(Stored entries)

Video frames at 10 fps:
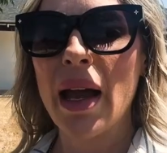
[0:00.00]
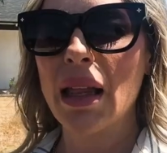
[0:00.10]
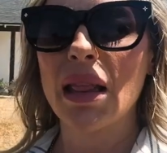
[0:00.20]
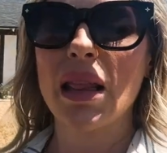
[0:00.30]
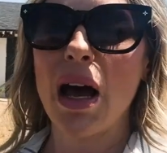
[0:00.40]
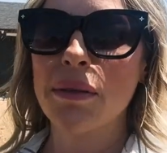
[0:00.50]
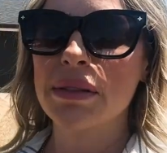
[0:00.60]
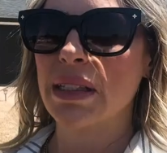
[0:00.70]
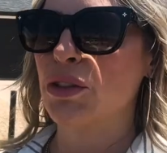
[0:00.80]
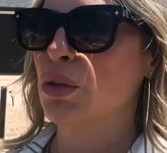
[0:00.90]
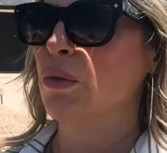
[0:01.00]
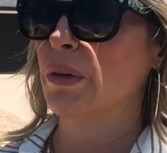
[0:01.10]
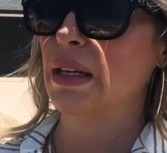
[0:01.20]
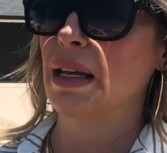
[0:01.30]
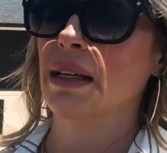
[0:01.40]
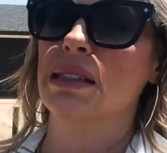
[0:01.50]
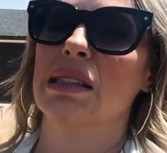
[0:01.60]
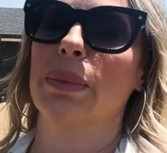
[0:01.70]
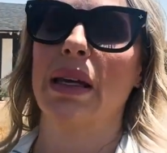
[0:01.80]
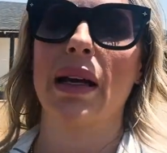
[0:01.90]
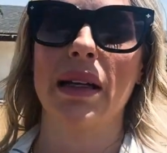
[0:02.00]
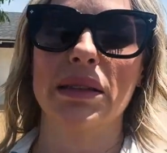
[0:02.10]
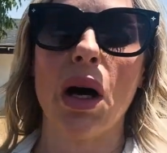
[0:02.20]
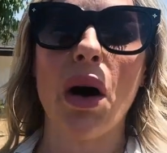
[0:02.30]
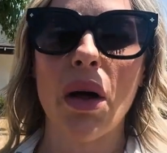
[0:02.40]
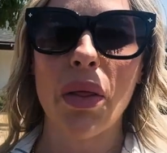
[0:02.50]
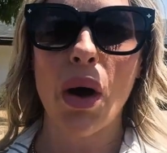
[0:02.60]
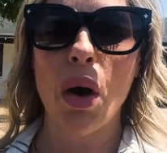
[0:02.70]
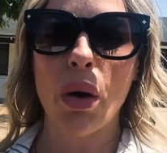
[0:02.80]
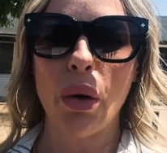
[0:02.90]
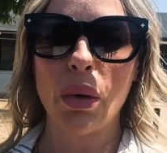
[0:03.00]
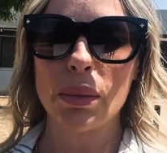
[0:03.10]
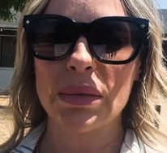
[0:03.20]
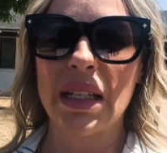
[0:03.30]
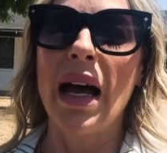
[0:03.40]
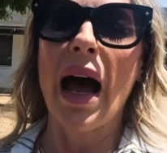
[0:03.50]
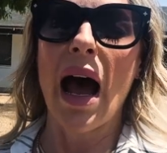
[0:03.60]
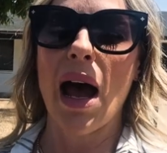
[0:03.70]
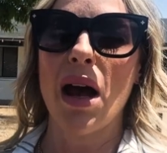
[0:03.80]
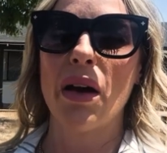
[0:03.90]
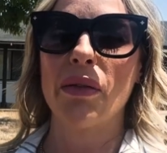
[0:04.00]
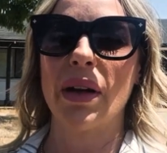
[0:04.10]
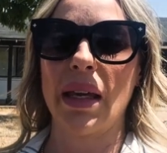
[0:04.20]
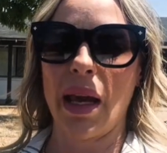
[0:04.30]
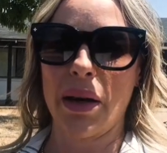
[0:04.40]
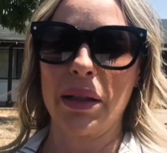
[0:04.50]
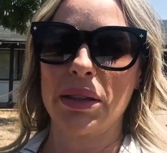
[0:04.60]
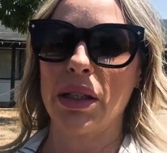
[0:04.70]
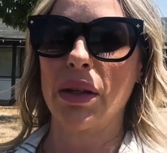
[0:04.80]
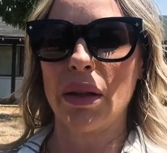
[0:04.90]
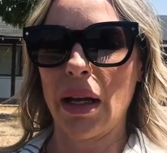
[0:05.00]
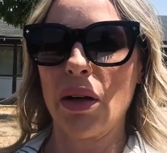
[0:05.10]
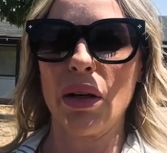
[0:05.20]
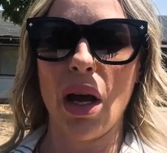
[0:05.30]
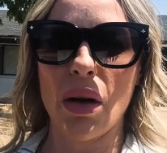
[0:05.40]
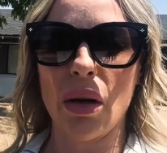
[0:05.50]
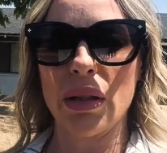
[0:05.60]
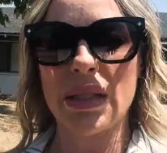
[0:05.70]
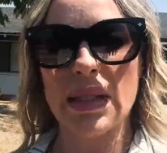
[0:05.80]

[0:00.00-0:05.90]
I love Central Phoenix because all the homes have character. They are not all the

• _THE PROBLEM_
Print out the records in full and exactly, dropping every picture.

• _TASK RESULT_
Video frames at 10 fps:
[0:00.00]
[0:00.10]
[0:00.20]
[0:00.30]
[0:00.40]
[0:00.50]
[0:00.60]
[0:00.70]
[0:00.80]
[0:00.90]
[0:01.00]
[0:01.10]
[0:01.20]
[0:01.30]
[0:01.40]
[0:01.50]
[0:01.60]
[0:01.70]
[0:01.80]
[0:01.90]
[0:02.00]
[0:02.10]
[0:02.20]
[0:02.30]
[0:02.40]
[0:02.50]
[0:02.60]
[0:02.70]
[0:02.80]
[0:02.90]
[0:03.00]
[0:03.10]
[0:03.20]
[0:03.30]
[0:03.40]
[0:03.50]
[0:03.60]
[0:03.70]
[0:03.80]
[0:03.90]
[0:04.00]
[0:04.10]
[0:04.20]
[0:04.30]
[0:04.40]
[0:04.50]
[0:04.60]
[0:04.70]
[0:04.80]
[0:04.90]
[0:05.00]
[0:05.10]
[0:05.20]
[0:05.30]
[0:05.40]
[0:05.50]
[0:05.60]
[0:05.70]
[0:05.80]

[0:00.00-0:05.90]
I love Central Phoenix because all the homes have character. They are not all the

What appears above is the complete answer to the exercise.